What the exercise asks -> Please give back the listing below word for word and drop any images.

Dataset extract ->

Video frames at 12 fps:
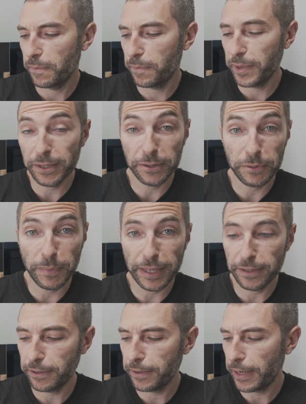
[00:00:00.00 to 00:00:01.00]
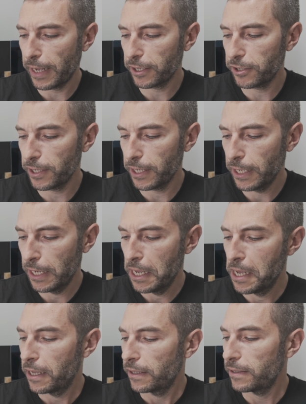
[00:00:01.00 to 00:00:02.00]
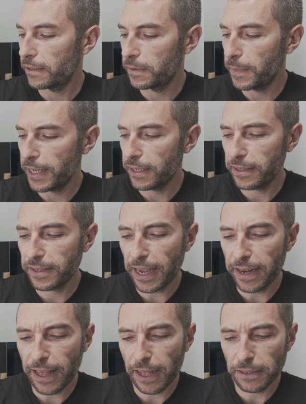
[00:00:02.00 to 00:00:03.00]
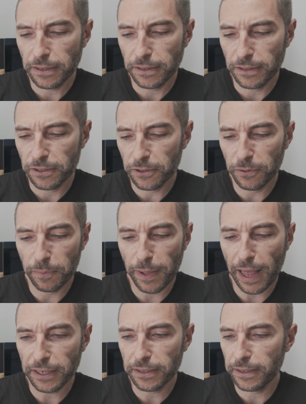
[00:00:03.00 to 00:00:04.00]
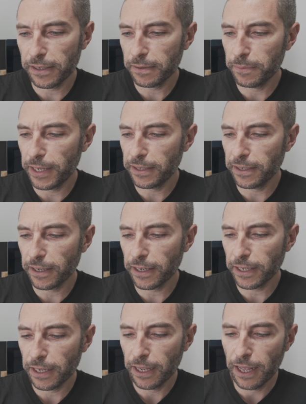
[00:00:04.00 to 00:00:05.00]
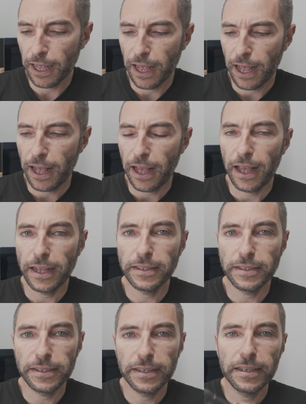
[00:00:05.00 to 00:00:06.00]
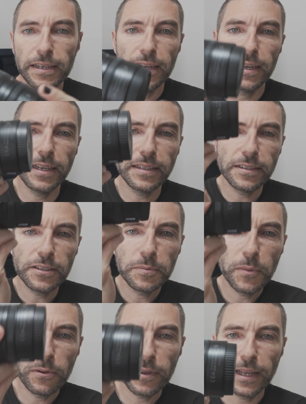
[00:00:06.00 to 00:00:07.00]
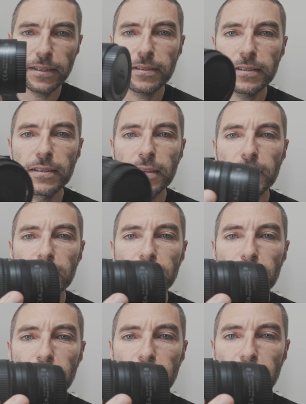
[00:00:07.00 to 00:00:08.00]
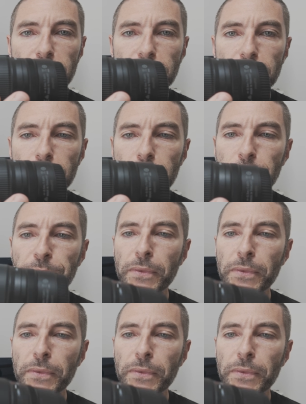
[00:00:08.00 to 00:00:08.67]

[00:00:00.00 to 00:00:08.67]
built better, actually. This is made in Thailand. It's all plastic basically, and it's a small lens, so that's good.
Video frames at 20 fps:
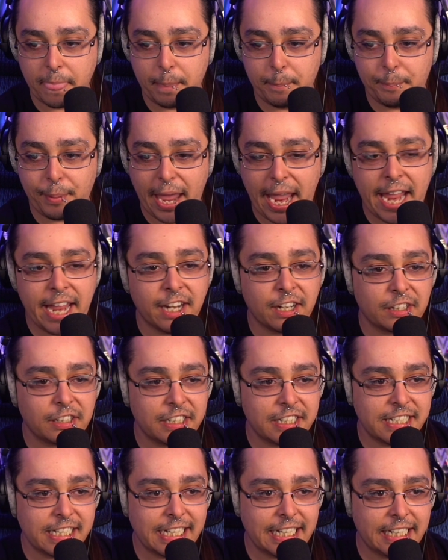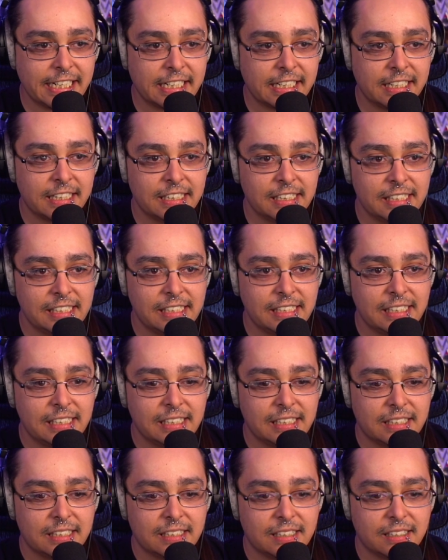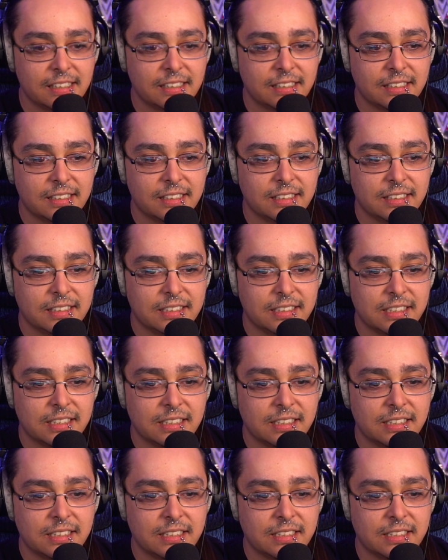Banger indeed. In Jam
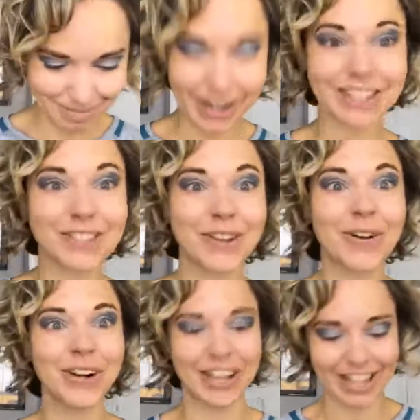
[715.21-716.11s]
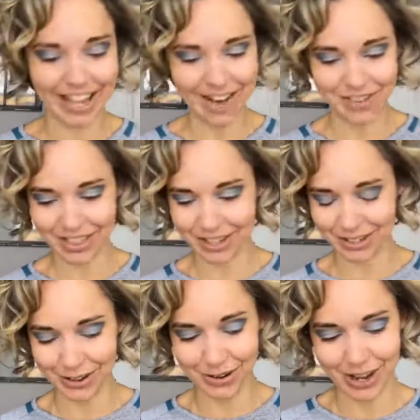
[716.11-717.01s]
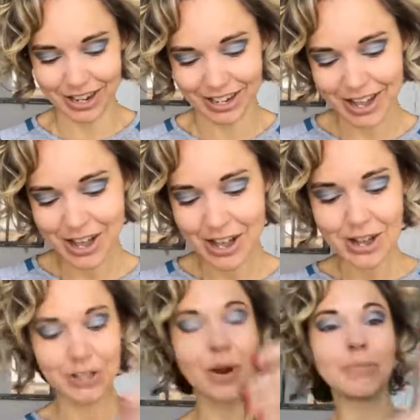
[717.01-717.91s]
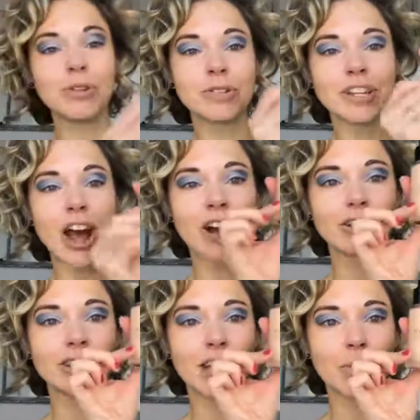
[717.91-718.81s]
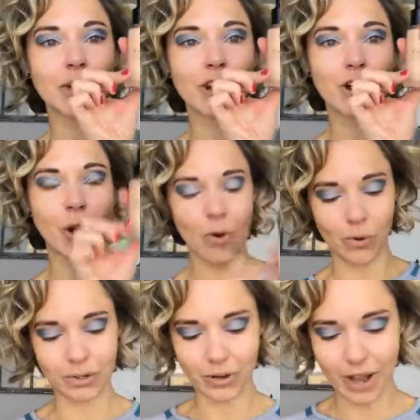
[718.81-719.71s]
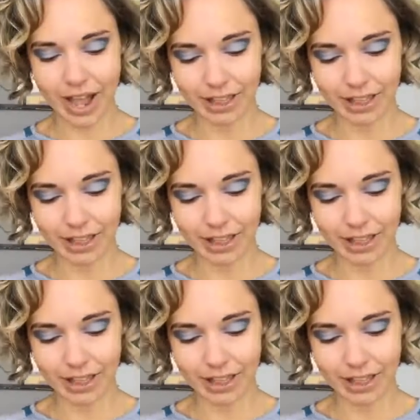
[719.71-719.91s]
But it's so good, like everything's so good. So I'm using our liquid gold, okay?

Result ->
Video frames at 12 fps:
[00:00:00.00 to 00:00:01.00]
[00:00:01.00 to 00:00:02.00]
[00:00:02.00 to 00:00:03.00]
[00:00:03.00 to 00:00:04.00]
[00:00:04.00 to 00:00:05.00]
[00:00:05.00 to 00:00:06.00]
[00:00:06.00 to 00:00:07.00]
[00:00:07.00 to 00:00:08.00]
[00:00:08.00 to 00:00:08.67]

[00:00:00.00 to 00:00:08.67]
built better, actually. This is made in Thailand. It's all plastic basically, and it's a small lens, so that's good.
Video frames at 20 fps:
Banger indeed. In Jam
[715.21-716.11s]
[716.11-717.01s]
[717.01-717.91s]
[717.91-718.81s]
[718.81-719.71s]
[719.71-719.91s]
But it's so good, like everything's so good. So I'm using our liquid gold, okay?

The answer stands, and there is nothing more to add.